The “intent” in assault causing bodily injury, Iowa Code § 708.2(2), and in simple assault, Iowa Code § 708.1, refers to a general, not specific, intent. See State v. Ogan, 497 N.W.2d 902, 903 (Iowa 1993) (assault causing bodily injury); State v. Brown, 376 N.W.2d 910, 913-14 (Iowa App. 1985) (simple assault).
The “reckless” alternative for first-degree burglary connotes that the act was not done with specific intent, but
fraught with a high degree of danger . . . so obvious from the facts that the actor knows or should reasonably foresee that harm will probably . . . flow from the act.
State v. Torres, 495 N.W.2d 678, 681 (Iowa 1993) (recklessness in context of involuntary manslaughter).
We conclude that it would be impossible to commit first-degree burglary by “intentionally or recklessly” injuring another without also committing assault or assault causing injury because all of these crimes involve general intent. If the defendant had requested an instruction on these included offenses, he would have been entitled to them.
The present record is not complete with respect to the ineffective-assistance issues. We do not know, for example, whether it was his counsel’s strategy to present an “all or nothing” defense. Trial counsel should be given the opportunity to explain any strategy in regard to the included-offense issue, and we therefore reserve it for postconviction proceedings. See State v. Axline, 450 N.W.2d 857, 860 (Iowa 1990).
The State argues that the defendant could not have been prejudiced in any event. The defendant counters that the theory of his defense was that, even if the jury had found that he had committed an assault, it might not have found him guilty of the greatest offense, first-degree burglary, if it had other, less serious options from which to choose. It is true that the jury found the elements of first-degree burglary, and we have found no error with respect to that finding. Nevertheless, we have said under analogous facts that it is always possible for the State to argue that, if the conviction of the greater offense is otherwise error free, the failure to submit a lesser-included offense is harmless error.

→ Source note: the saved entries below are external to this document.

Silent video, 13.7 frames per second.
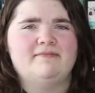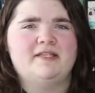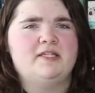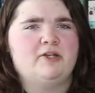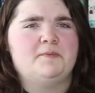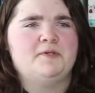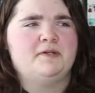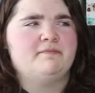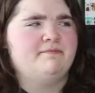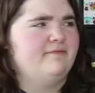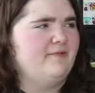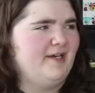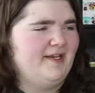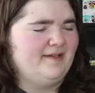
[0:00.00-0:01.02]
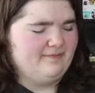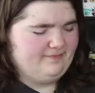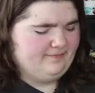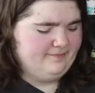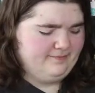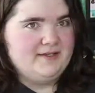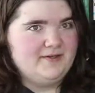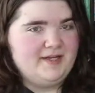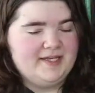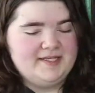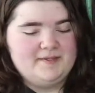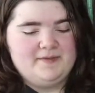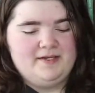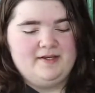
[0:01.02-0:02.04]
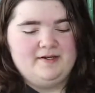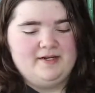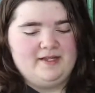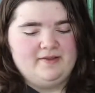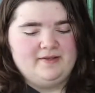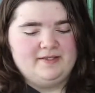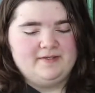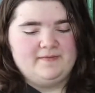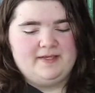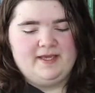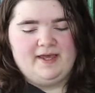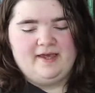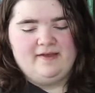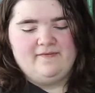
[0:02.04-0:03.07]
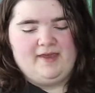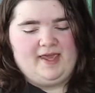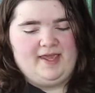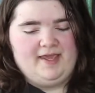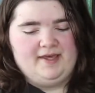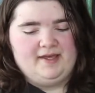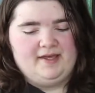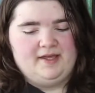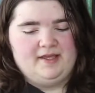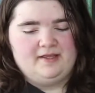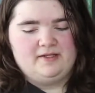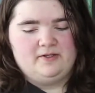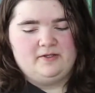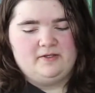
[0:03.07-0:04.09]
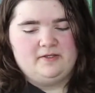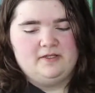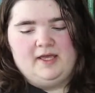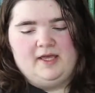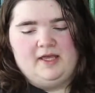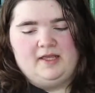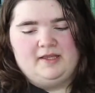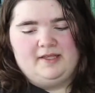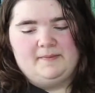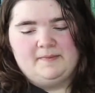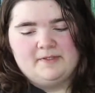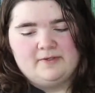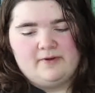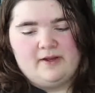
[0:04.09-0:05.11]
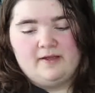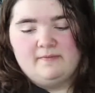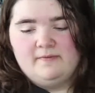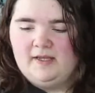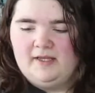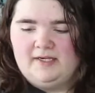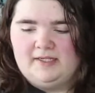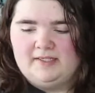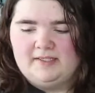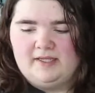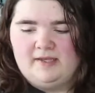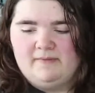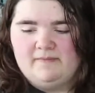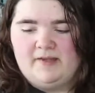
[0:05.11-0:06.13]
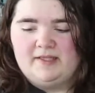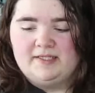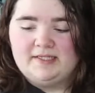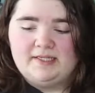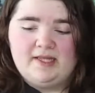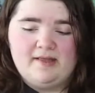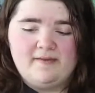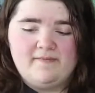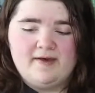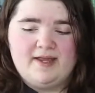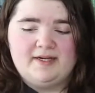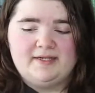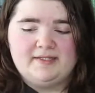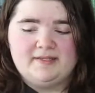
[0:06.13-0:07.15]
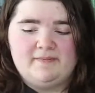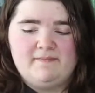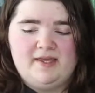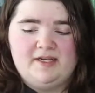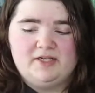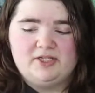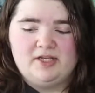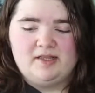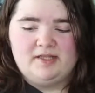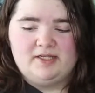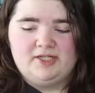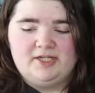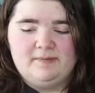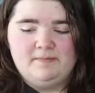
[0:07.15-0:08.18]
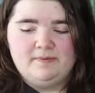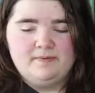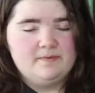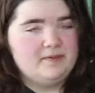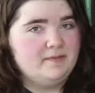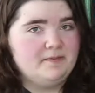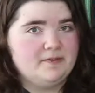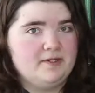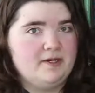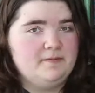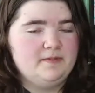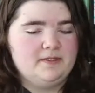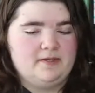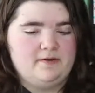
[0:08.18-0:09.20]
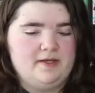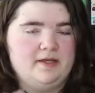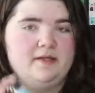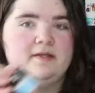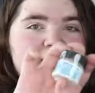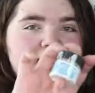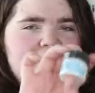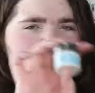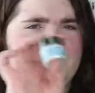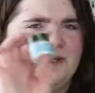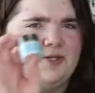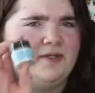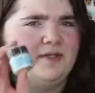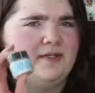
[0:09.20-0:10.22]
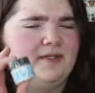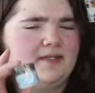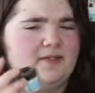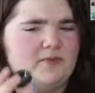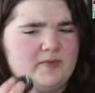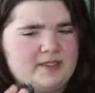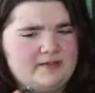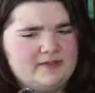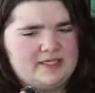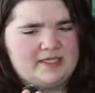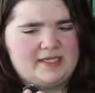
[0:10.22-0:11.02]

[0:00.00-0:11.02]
description, right? So next up in here, it looks like we have a uh, little uh, lip scrub, and it's uh, Bella's Lullaby, and it's a mint chocolate chip lip scrub. So uh, I'll take a picture of this because it's really, really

Logically this argument has much to recommend it. A severable error-free adverse verdict on a factual issue which would be required to vindicate an additional legal theory has been recognized in other situations as a predicate for harmless error. This has not been the case, however, with respect to issues involving lesser-included offenses in criminal cases. The distinction undoubtably rests on the belief, seldom articulated, that if the jury had been given an alternative it might have reached a different result. While this approach involves a certain degree of supposition, it is a view that has been consistently applied.
State v. Turecek, 456 N.W.2d 219, 222 (Iowa 1990).

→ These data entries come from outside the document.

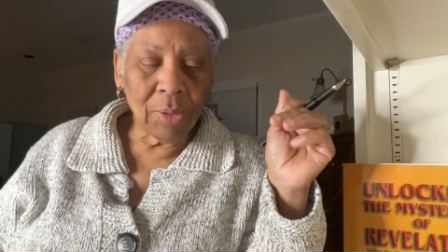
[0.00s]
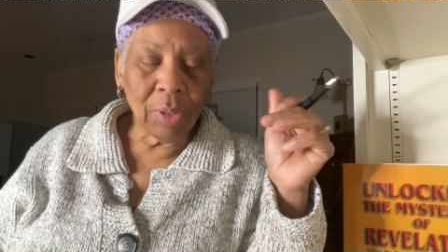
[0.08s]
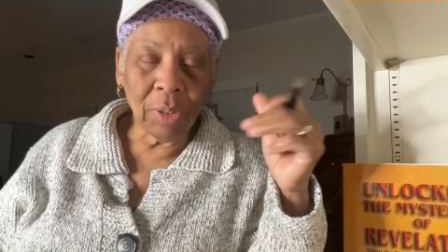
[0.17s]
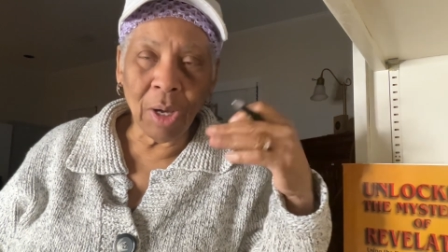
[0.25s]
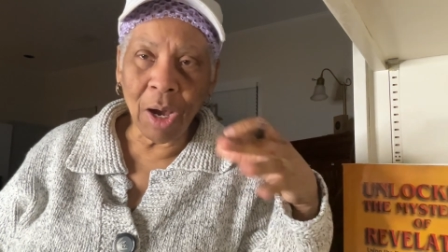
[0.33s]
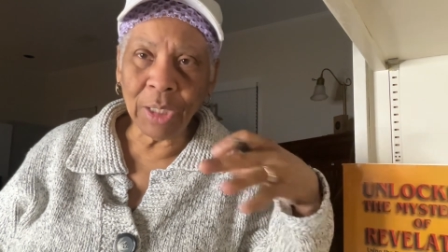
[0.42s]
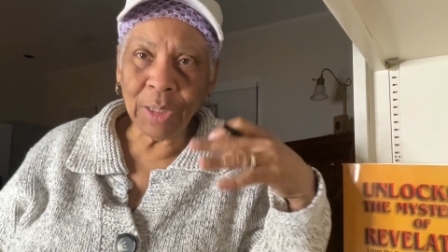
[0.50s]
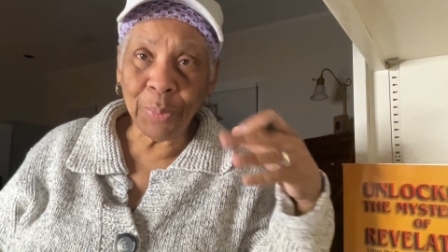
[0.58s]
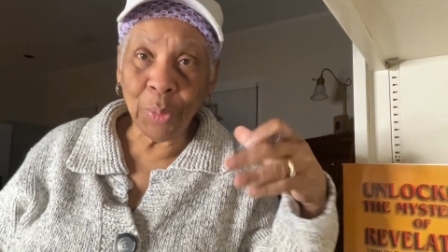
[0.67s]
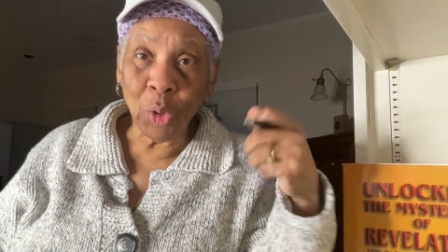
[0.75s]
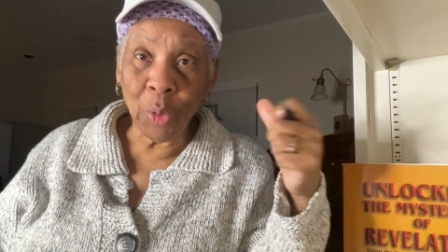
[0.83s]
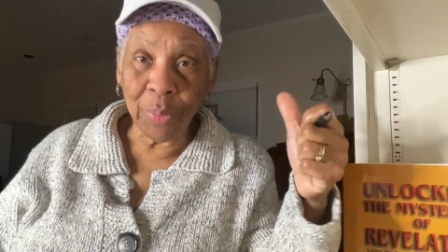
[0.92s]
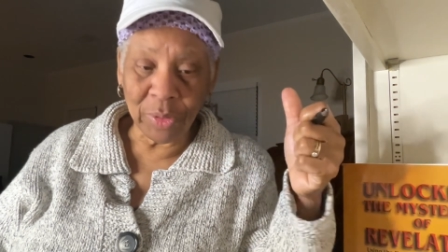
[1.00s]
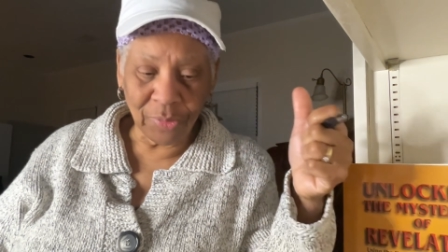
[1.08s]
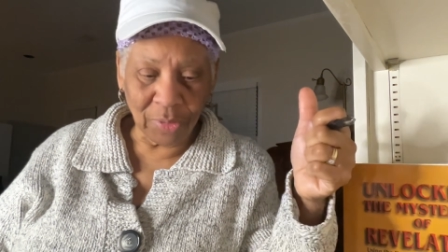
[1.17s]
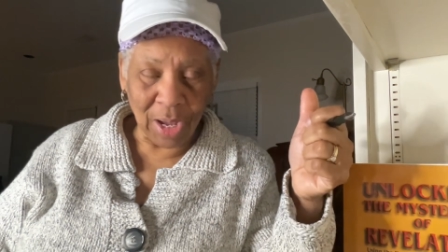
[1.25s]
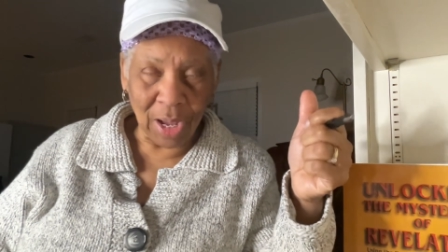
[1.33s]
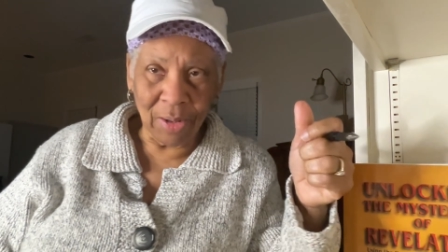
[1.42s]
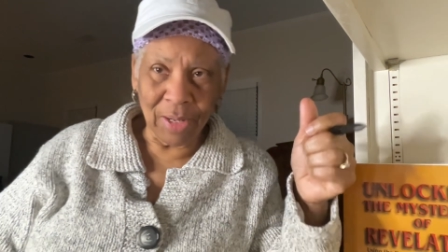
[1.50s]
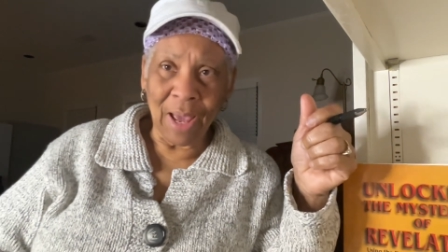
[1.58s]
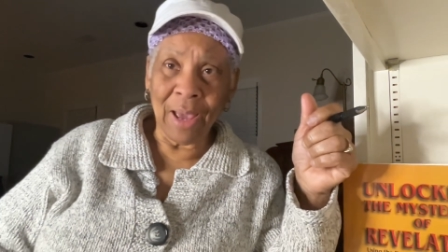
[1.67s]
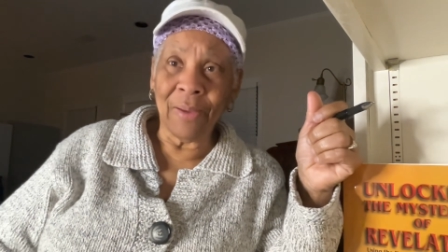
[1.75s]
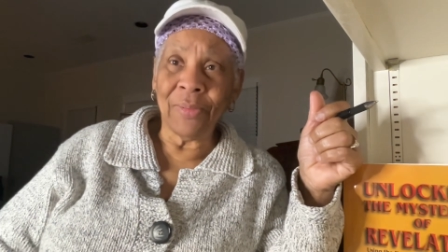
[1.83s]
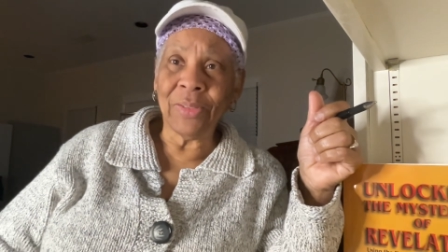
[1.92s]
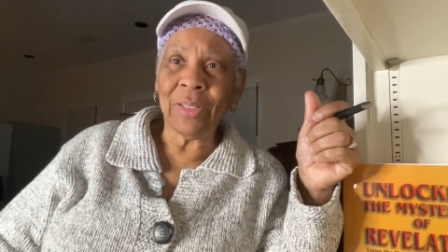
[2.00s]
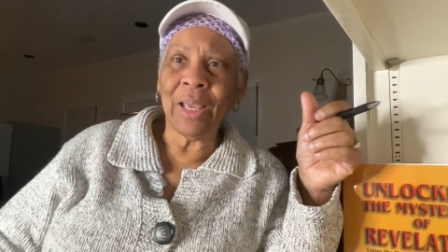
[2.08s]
God's purpose for our lives.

We cannot conclude as a matter of law that prejudice was not established and therefore reserve that issue for postconviction proceedings as well.
4. The double jeopardy argument. Peck complains that he received ineffective assistance of counsel because of a failure to raise a claim of double jeopardy.

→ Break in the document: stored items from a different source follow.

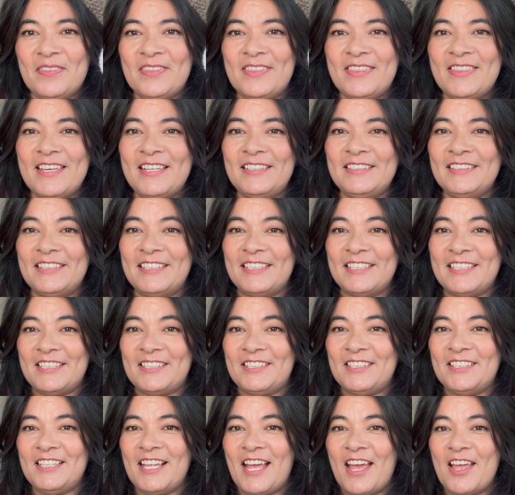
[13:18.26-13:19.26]
The
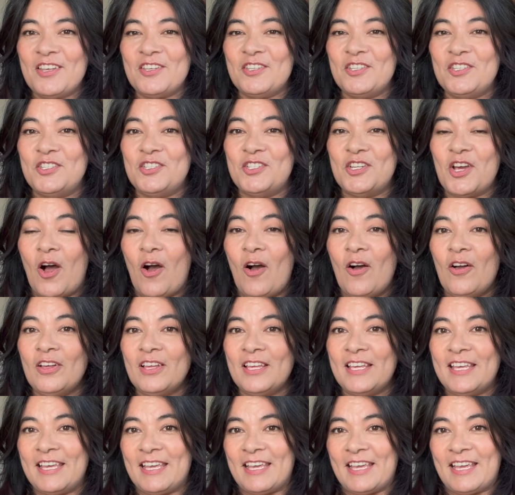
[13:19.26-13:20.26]
little
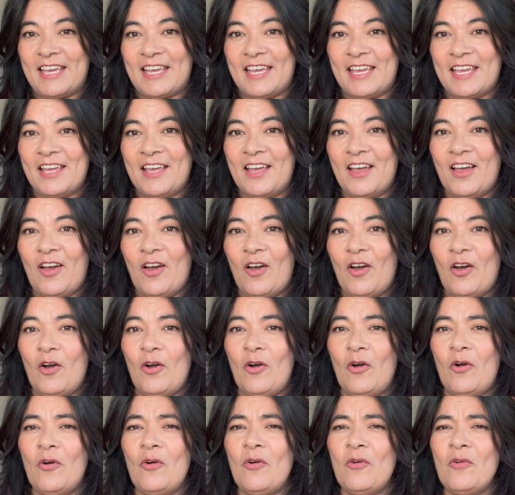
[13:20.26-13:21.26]
donkey.
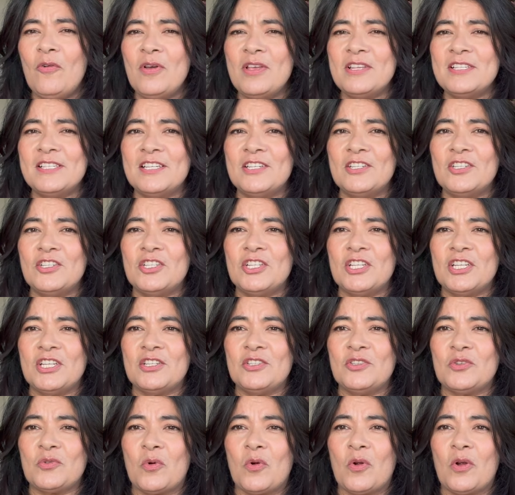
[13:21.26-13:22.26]
Oh, isn't she
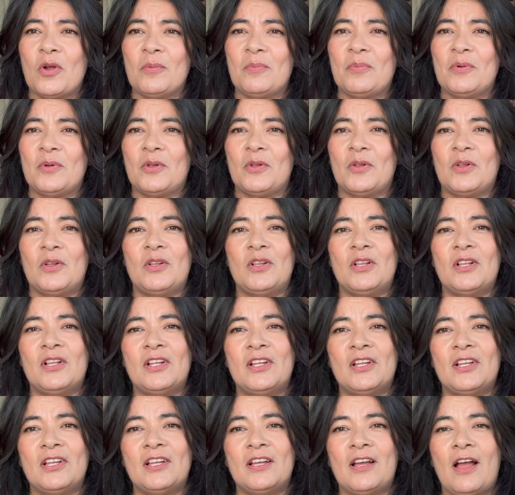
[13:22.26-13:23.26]
adorable?
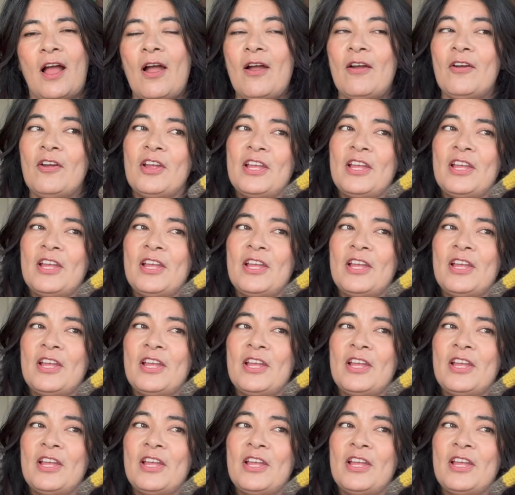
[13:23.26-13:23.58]
Or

Peck was apparently sentenced to seven days in jail for contempt for violating the restraining order. There is some question about whether Peck stipulated that he would not raise the double jeopardy issues as a part of a bargain, but the record is not clear. Peck now maintains that he did not knowingly waive any double jeopardy argument.
A civil contempt finding may bar later criminal proceedings. United States v. Dixon, 509 U.S. , , 113 S. Ct. 2849, , 125 L. Ed. 2d 556, 570 (1993). However, a double jeopardy argument may be waived. State v. Butler, 505 N.W.2d 806, 807-08 (Iowa 1993). The State and the defendant agree that it is impossible to resolve the double jeopardy argument on the present record and therefore request that the issue be reserved.
We affirm but reserve the defendant’s ineffective-assistance-of-counsel claims for possible postconviction proceedings.